- _Available records_
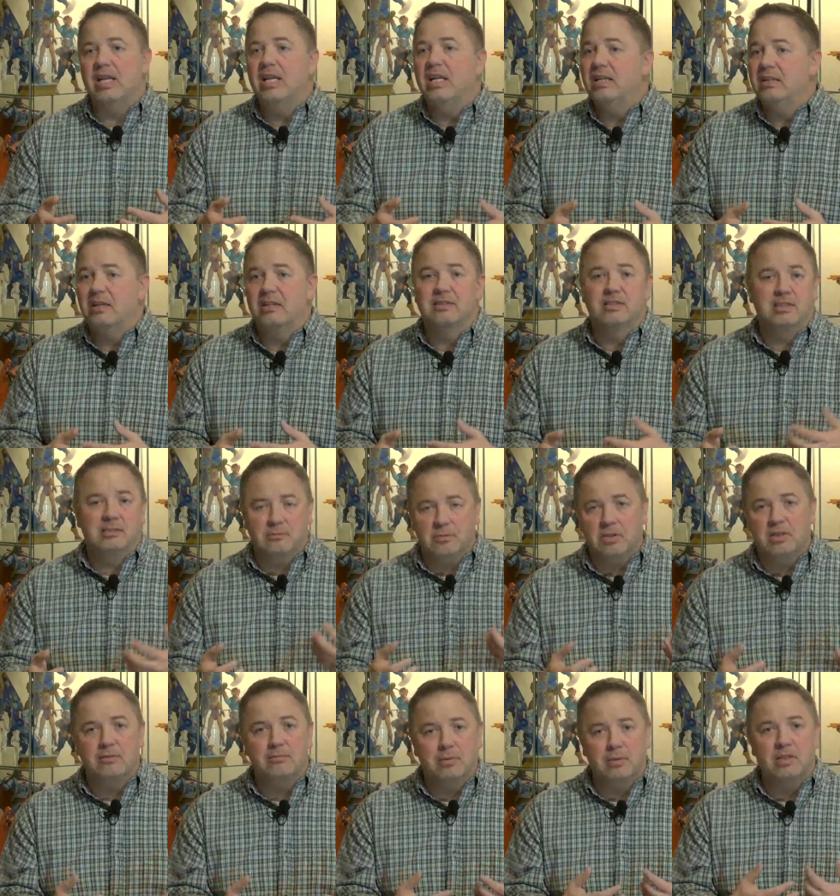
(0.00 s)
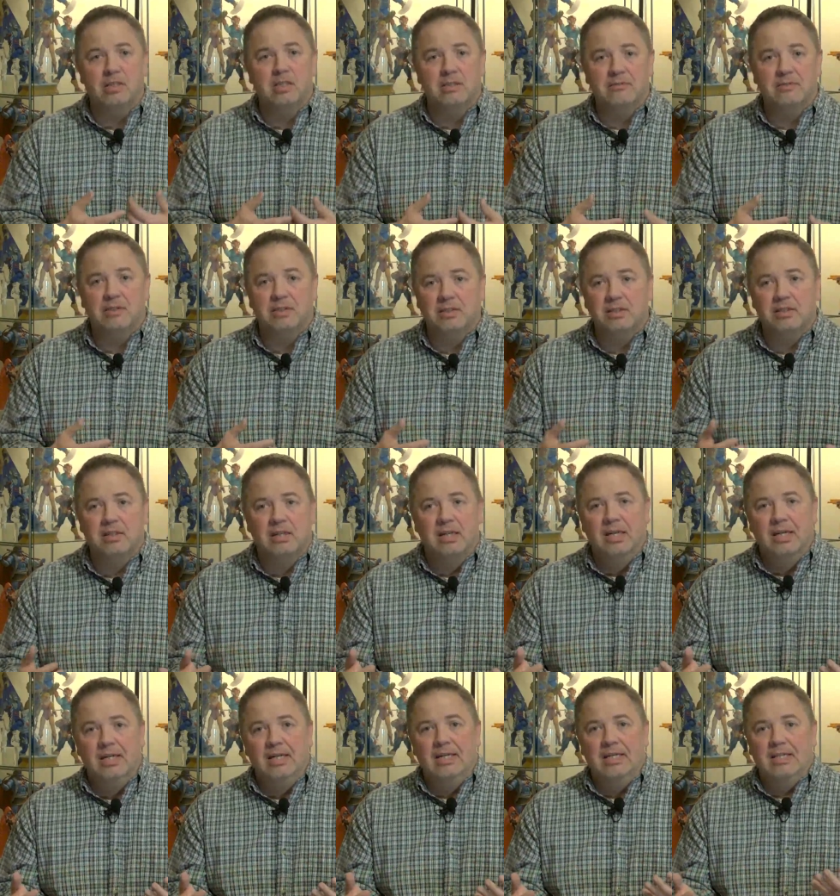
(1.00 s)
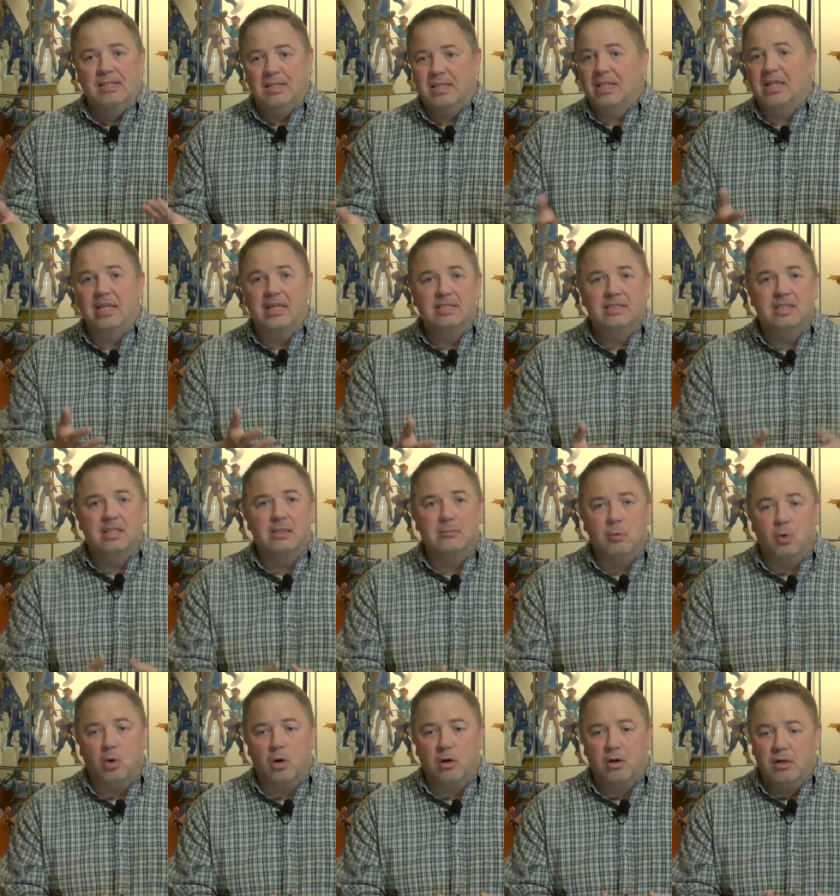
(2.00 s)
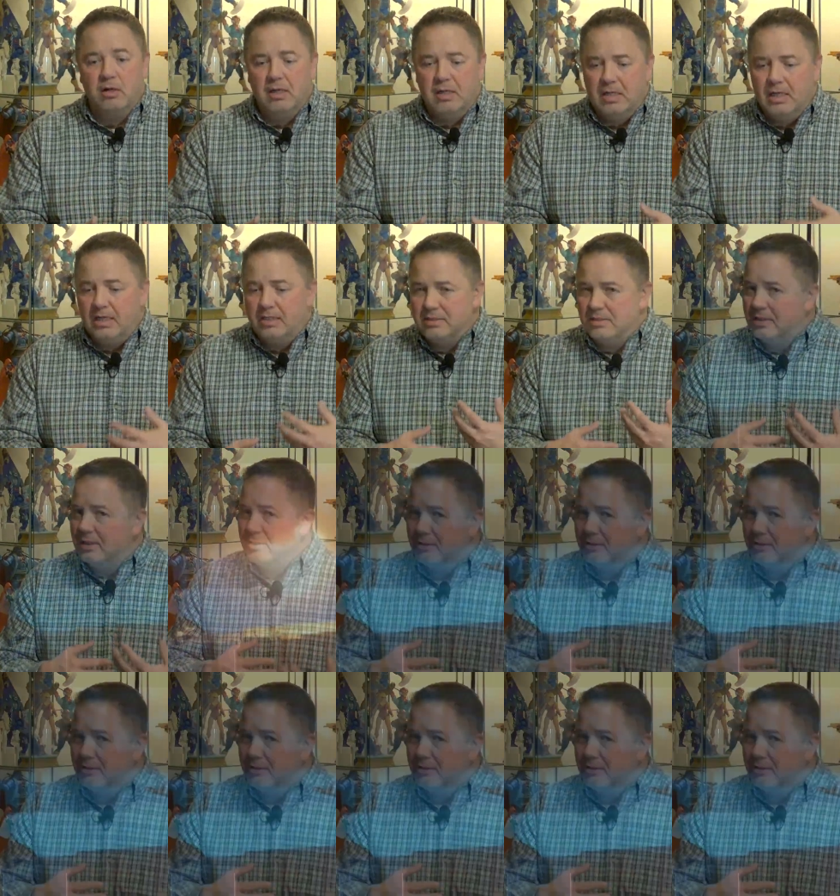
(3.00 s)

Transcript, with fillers: doesn't really believe in the kids anymore until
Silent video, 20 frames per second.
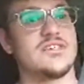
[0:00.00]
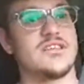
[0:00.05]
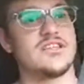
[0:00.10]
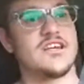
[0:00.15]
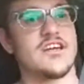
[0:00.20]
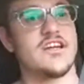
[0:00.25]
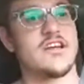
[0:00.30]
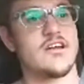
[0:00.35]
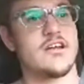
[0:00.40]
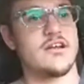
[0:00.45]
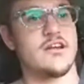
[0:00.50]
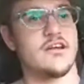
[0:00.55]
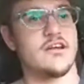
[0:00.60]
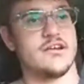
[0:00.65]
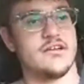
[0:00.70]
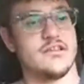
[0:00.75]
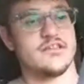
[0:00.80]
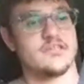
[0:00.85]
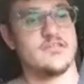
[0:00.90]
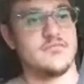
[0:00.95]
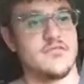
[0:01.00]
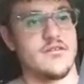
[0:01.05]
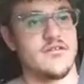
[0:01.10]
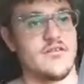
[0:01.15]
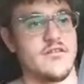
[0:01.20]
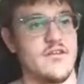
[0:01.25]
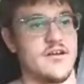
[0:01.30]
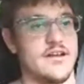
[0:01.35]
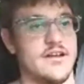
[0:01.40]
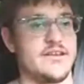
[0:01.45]
That's
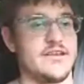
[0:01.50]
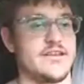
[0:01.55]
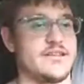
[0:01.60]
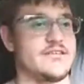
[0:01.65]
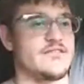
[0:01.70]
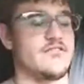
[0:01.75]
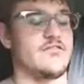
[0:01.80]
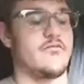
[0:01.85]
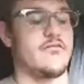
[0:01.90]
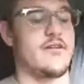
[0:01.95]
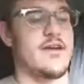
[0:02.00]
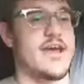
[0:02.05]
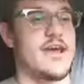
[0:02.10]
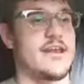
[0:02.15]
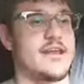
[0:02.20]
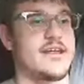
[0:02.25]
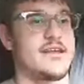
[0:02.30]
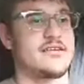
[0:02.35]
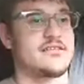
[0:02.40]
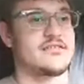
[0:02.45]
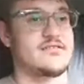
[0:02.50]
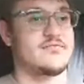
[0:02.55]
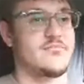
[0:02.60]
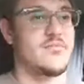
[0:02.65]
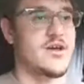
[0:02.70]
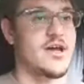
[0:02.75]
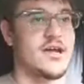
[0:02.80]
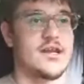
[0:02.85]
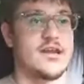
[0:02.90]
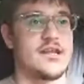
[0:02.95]
where it is granite
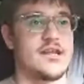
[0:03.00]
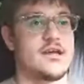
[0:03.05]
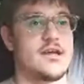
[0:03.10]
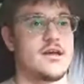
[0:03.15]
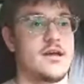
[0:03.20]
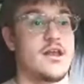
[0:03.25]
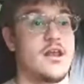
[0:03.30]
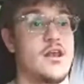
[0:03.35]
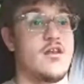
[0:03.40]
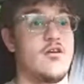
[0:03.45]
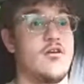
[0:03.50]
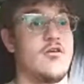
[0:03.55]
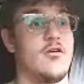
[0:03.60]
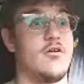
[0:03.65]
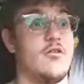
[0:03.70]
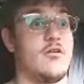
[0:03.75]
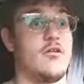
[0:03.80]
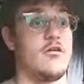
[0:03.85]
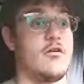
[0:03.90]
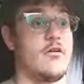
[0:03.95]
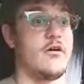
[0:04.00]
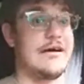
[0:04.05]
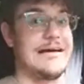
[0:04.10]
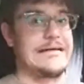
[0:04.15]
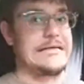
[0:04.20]
mining galore.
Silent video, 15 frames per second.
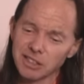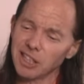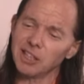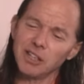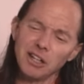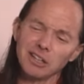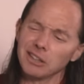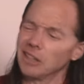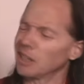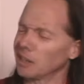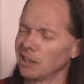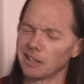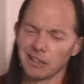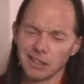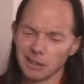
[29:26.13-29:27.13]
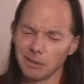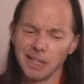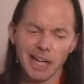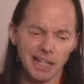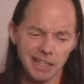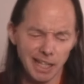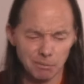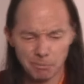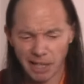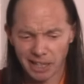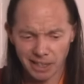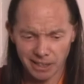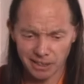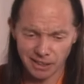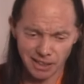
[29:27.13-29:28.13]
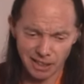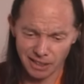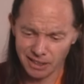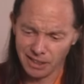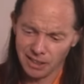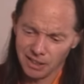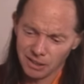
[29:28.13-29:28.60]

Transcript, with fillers: say no look look look we had that back in uh,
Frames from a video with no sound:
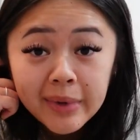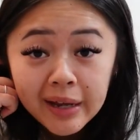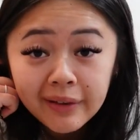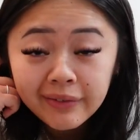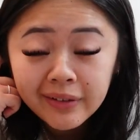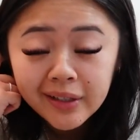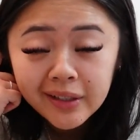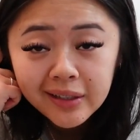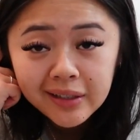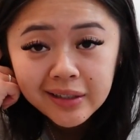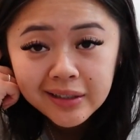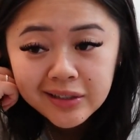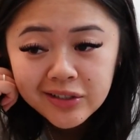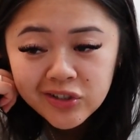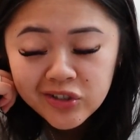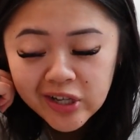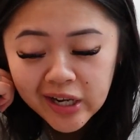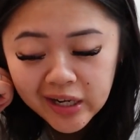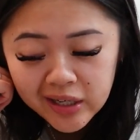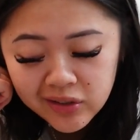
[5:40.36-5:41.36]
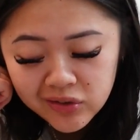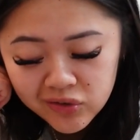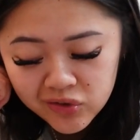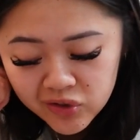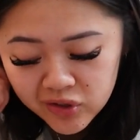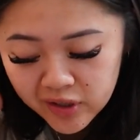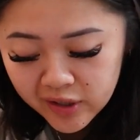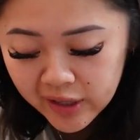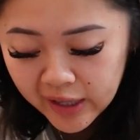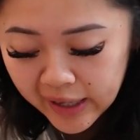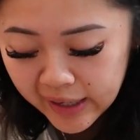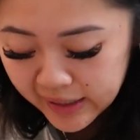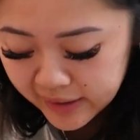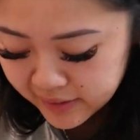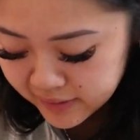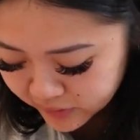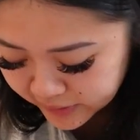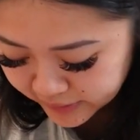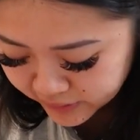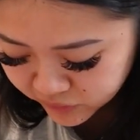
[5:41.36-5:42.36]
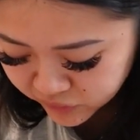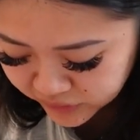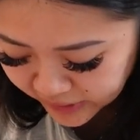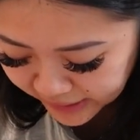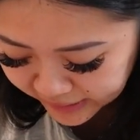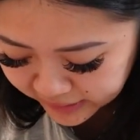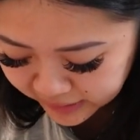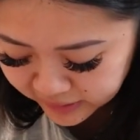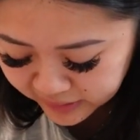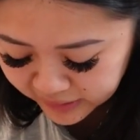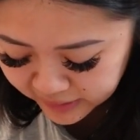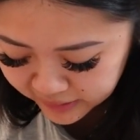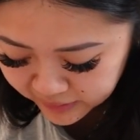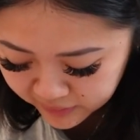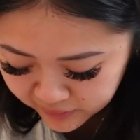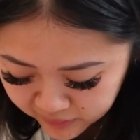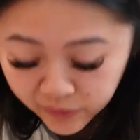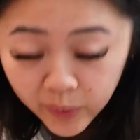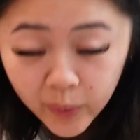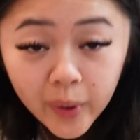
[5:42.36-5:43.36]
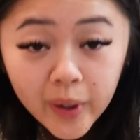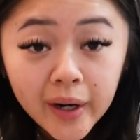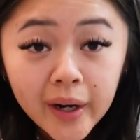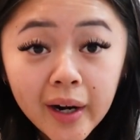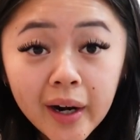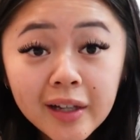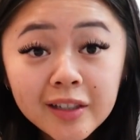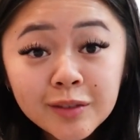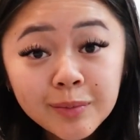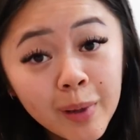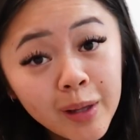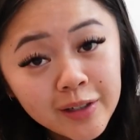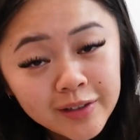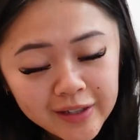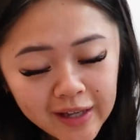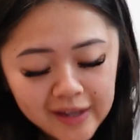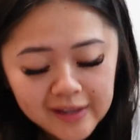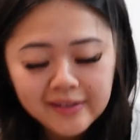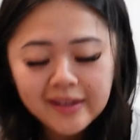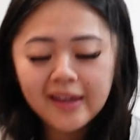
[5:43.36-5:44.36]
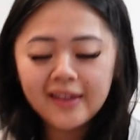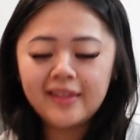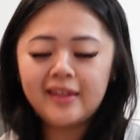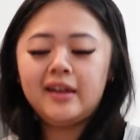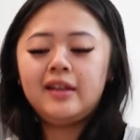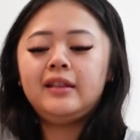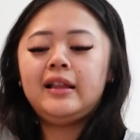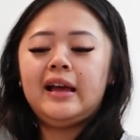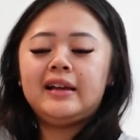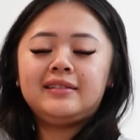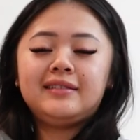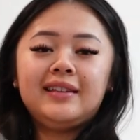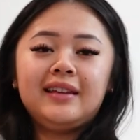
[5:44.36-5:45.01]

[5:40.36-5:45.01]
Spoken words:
definitely gonna exchange that little jacket thing for a smaller size. And then last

- _Task to complete_
Copy the listing in full and without alteration, omitting every picture.

- _Exercise output_
(0.00 s)
(1.00 s)
(2.00 s)
(3.00 s)

Transcript, with fillers: doesn't really believe in the kids anymore until
Silent video, 20 frames per second.
[0:00.00]
[0:00.05]
[0:00.10]
[0:00.15]
[0:00.20]
[0:00.25]
[0:00.30]
[0:00.35]
[0:00.40]
[0:00.45]
[0:00.50]
[0:00.55]
[0:00.60]
[0:00.65]
[0:00.70]
[0:00.75]
[0:00.80]
[0:00.85]
[0:00.90]
[0:00.95]
[0:01.00]
[0:01.05]
[0:01.10]
[0:01.15]
[0:01.20]
[0:01.25]
[0:01.30]
[0:01.35]
[0:01.40]
[0:01.45]
That's
[0:01.50]
[0:01.55]
[0:01.60]
[0:01.65]
[0:01.70]
[0:01.75]
[0:01.80]
[0:01.85]
[0:01.90]
[0:01.95]
[0:02.00]
[0:02.05]
[0:02.10]
[0:02.15]
[0:02.20]
[0:02.25]
[0:02.30]
[0:02.35]
[0:02.40]
[0:02.45]
[0:02.50]
[0:02.55]
[0:02.60]
[0:02.65]
[0:02.70]
[0:02.75]
[0:02.80]
[0:02.85]
[0:02.90]
[0:02.95]
where it is granite
[0:03.00]
[0:03.05]
[0:03.10]
[0:03.15]
[0:03.20]
[0:03.25]
[0:03.30]
[0:03.35]
[0:03.40]
[0:03.45]
[0:03.50]
[0:03.55]
[0:03.60]
[0:03.65]
[0:03.70]
[0:03.75]
[0:03.80]
[0:03.85]
[0:03.90]
[0:03.95]
[0:04.00]
[0:04.05]
[0:04.10]
[0:04.15]
[0:04.20]
mining galore.
Silent video, 15 frames per second.
[29:26.13-29:27.13]
[29:27.13-29:28.13]
[29:28.13-29:28.60]

Transcript, with fillers: say no look look look we had that back in uh,
Frames from a video with no sound:
[5:40.36-5:41.36]
[5:41.36-5:42.36]
[5:42.36-5:43.36]
[5:43.36-5:44.36]
[5:44.36-5:45.01]

[5:40.36-5:45.01]
Spoken words:
definitely gonna exchange that little jacket thing for a smaller size. And then last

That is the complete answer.